■ Stored data entries ■
• • • • • • •

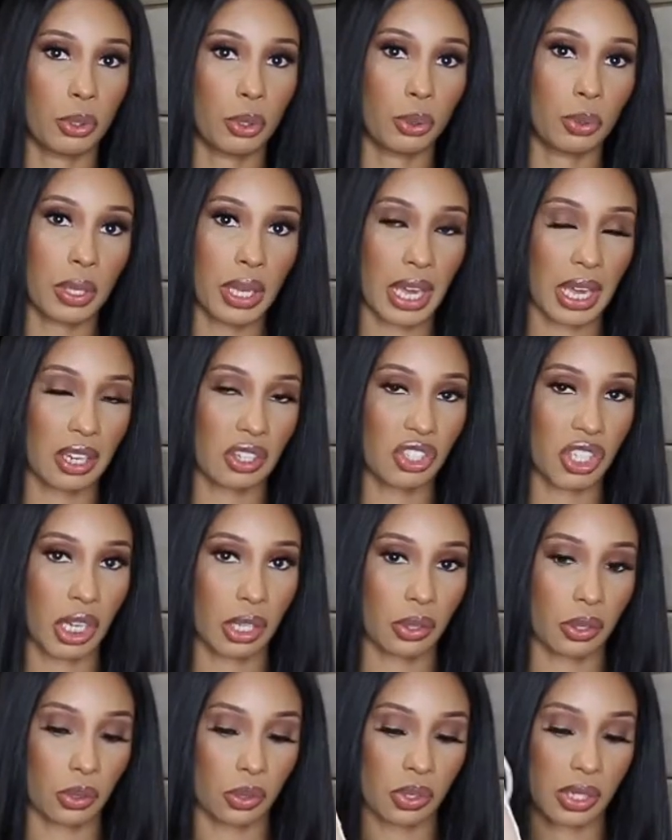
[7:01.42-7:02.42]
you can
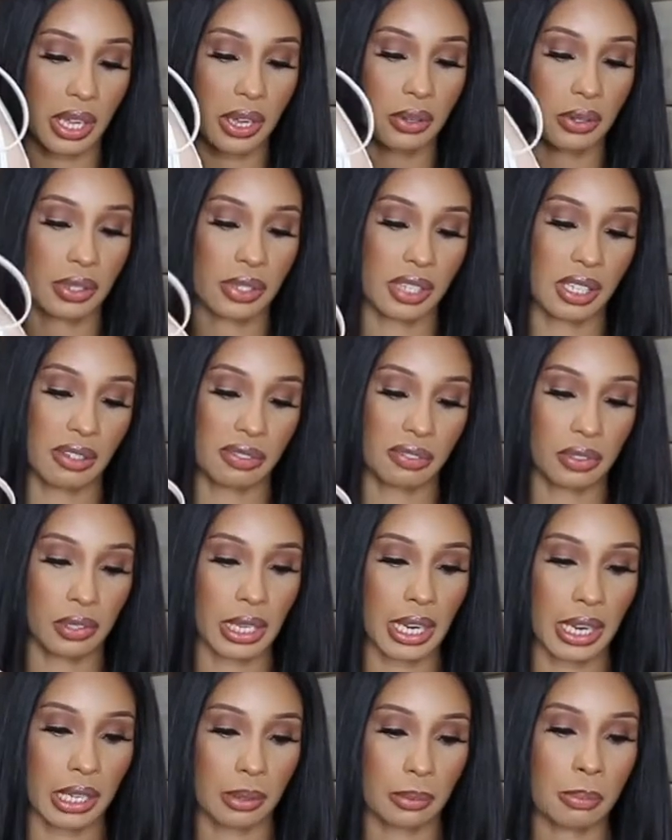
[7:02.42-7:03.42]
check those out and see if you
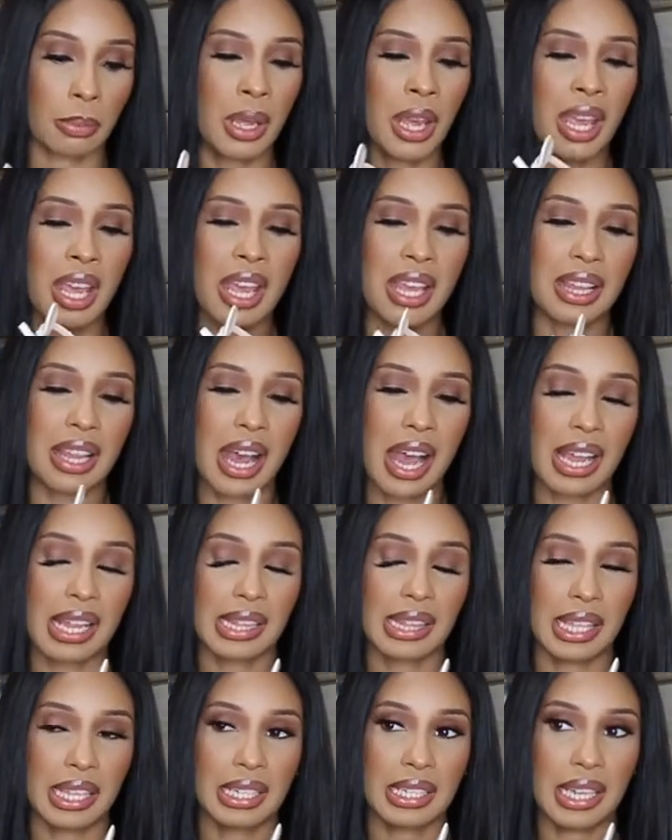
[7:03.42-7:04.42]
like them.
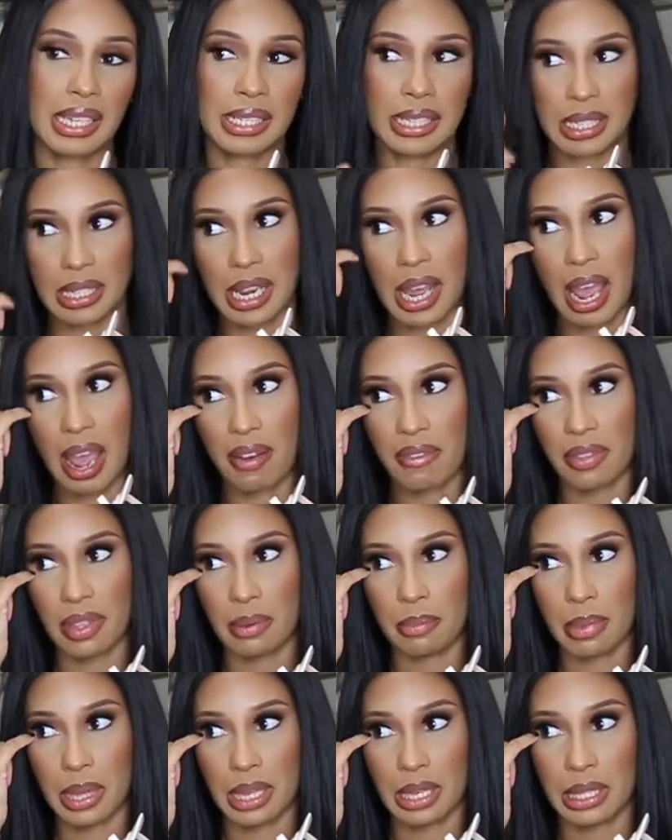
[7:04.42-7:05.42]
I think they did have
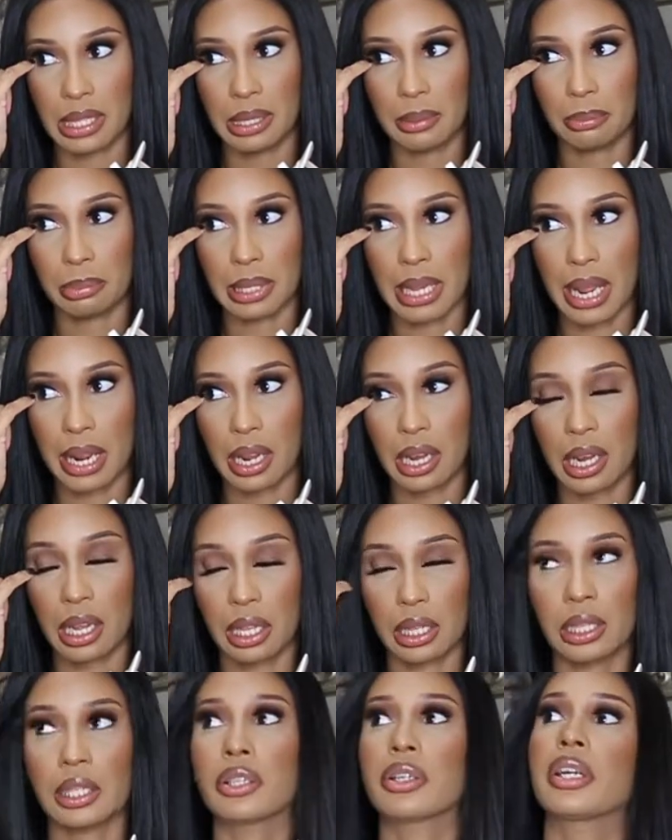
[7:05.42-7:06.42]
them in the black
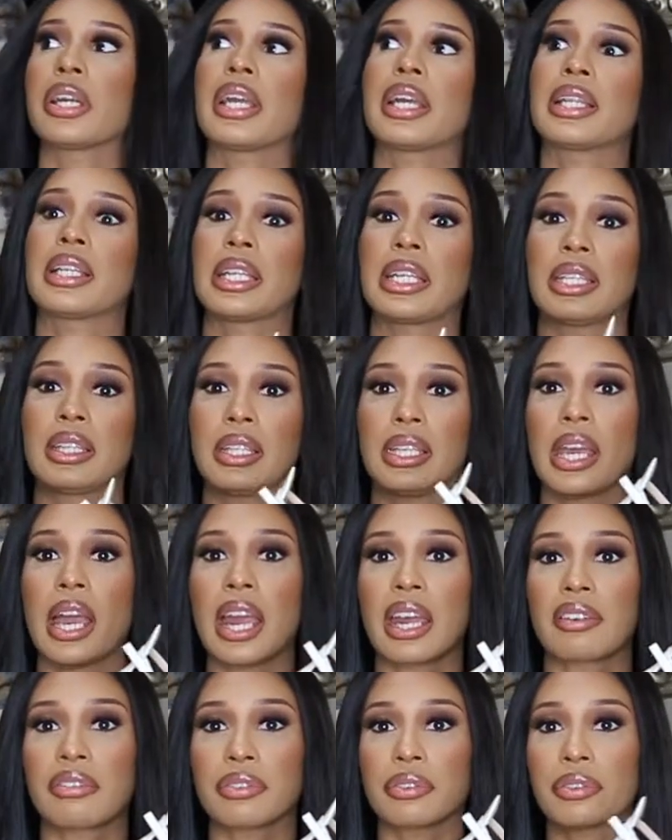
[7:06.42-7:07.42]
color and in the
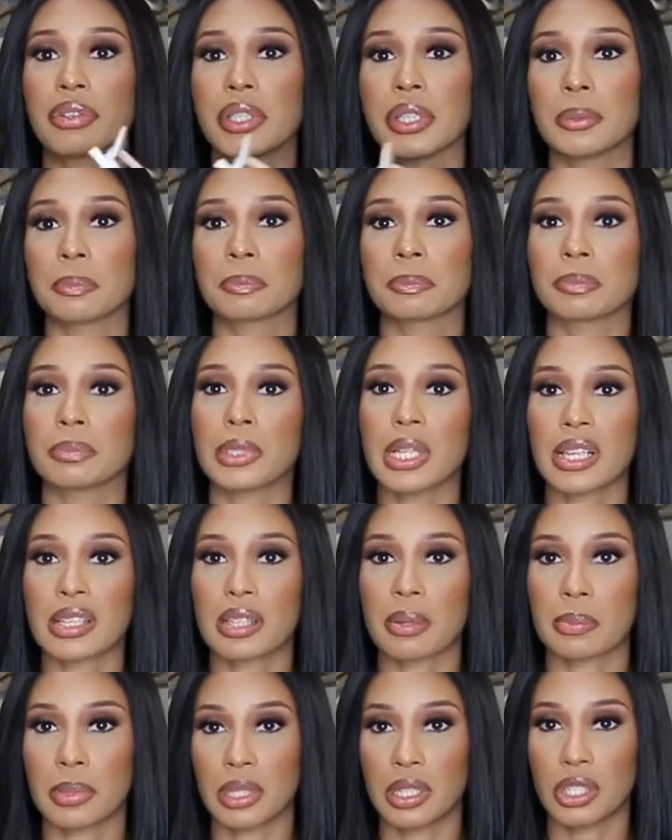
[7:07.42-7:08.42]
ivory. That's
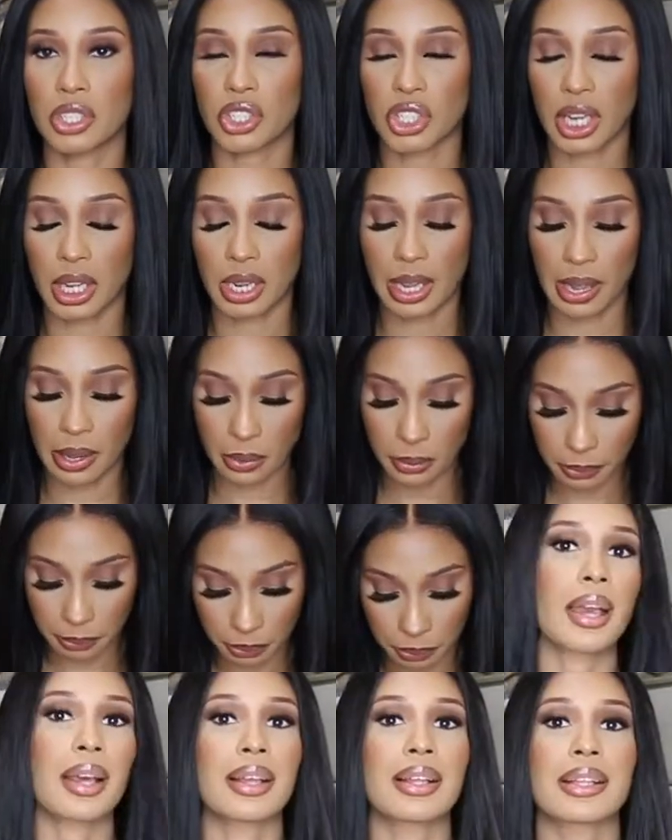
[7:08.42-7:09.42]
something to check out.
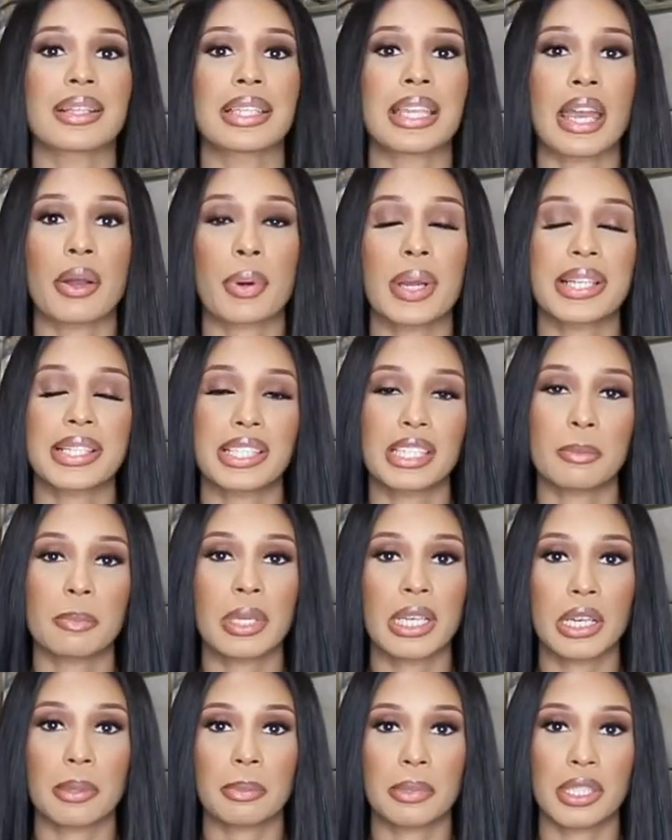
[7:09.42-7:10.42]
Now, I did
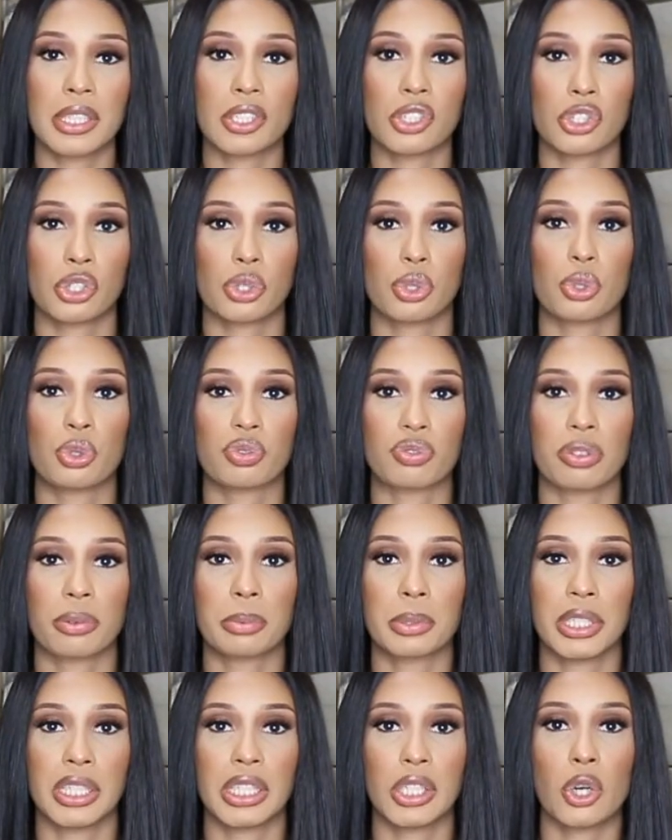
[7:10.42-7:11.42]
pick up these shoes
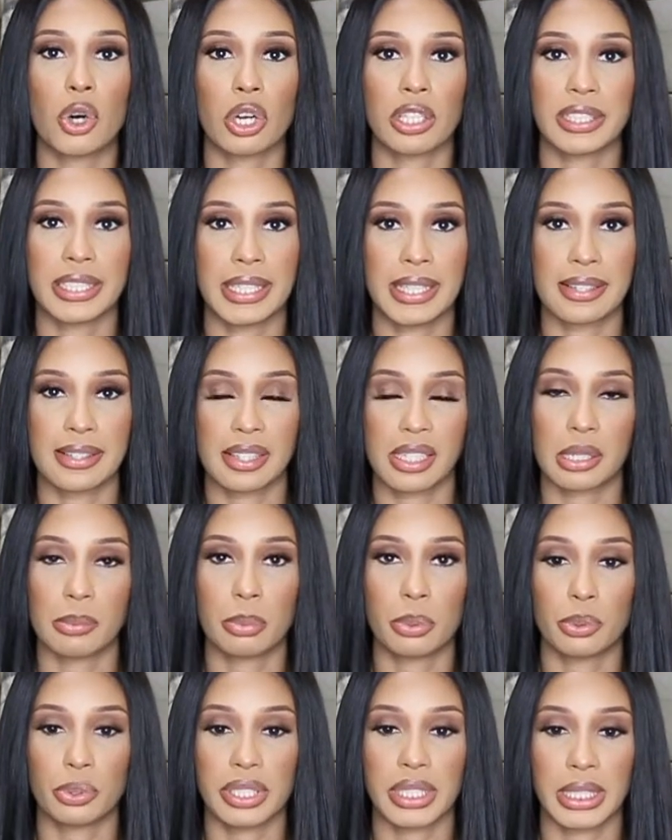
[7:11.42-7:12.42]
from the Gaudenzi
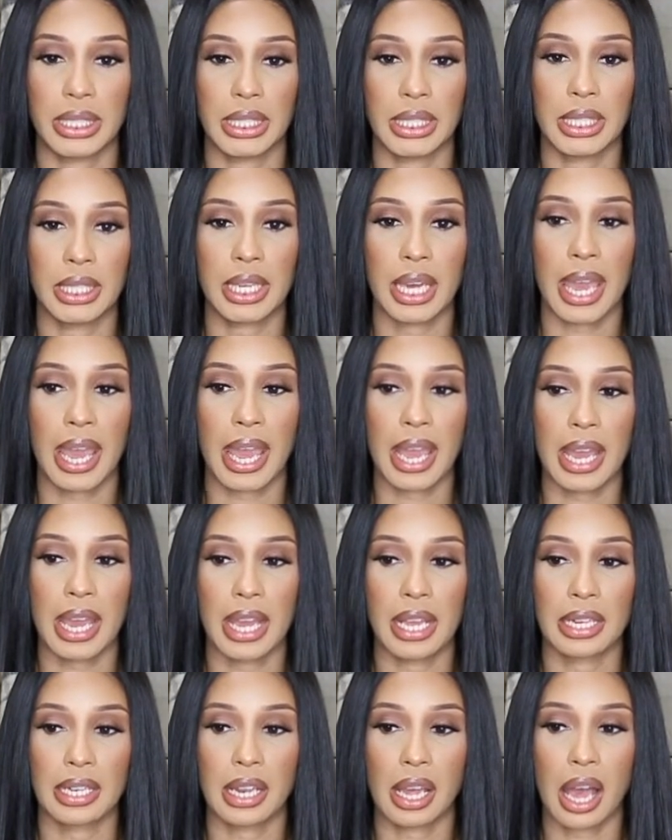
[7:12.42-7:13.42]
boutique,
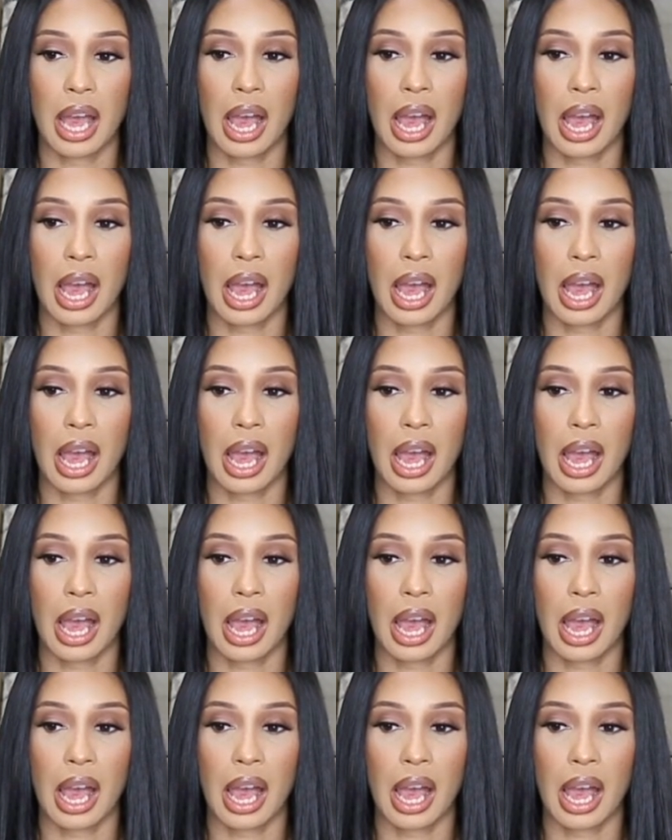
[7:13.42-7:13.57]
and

• • • • • • •

■ Problem details ■
Copy out only the lines beginning at the line with "[7:09.42-7:10.42]" and ending at the last line of the entries. Keep them exact; drop pictures.

■ Response area ■
[7:09.42-7:10.42]
Now, I did
[7:10.42-7:11.42]
pick up these shoes
[7:11.42-7:12.42]
from the Gaudenzi
[7:12.42-7:13.42]
boutique,
[7:13.42-7:13.57]
and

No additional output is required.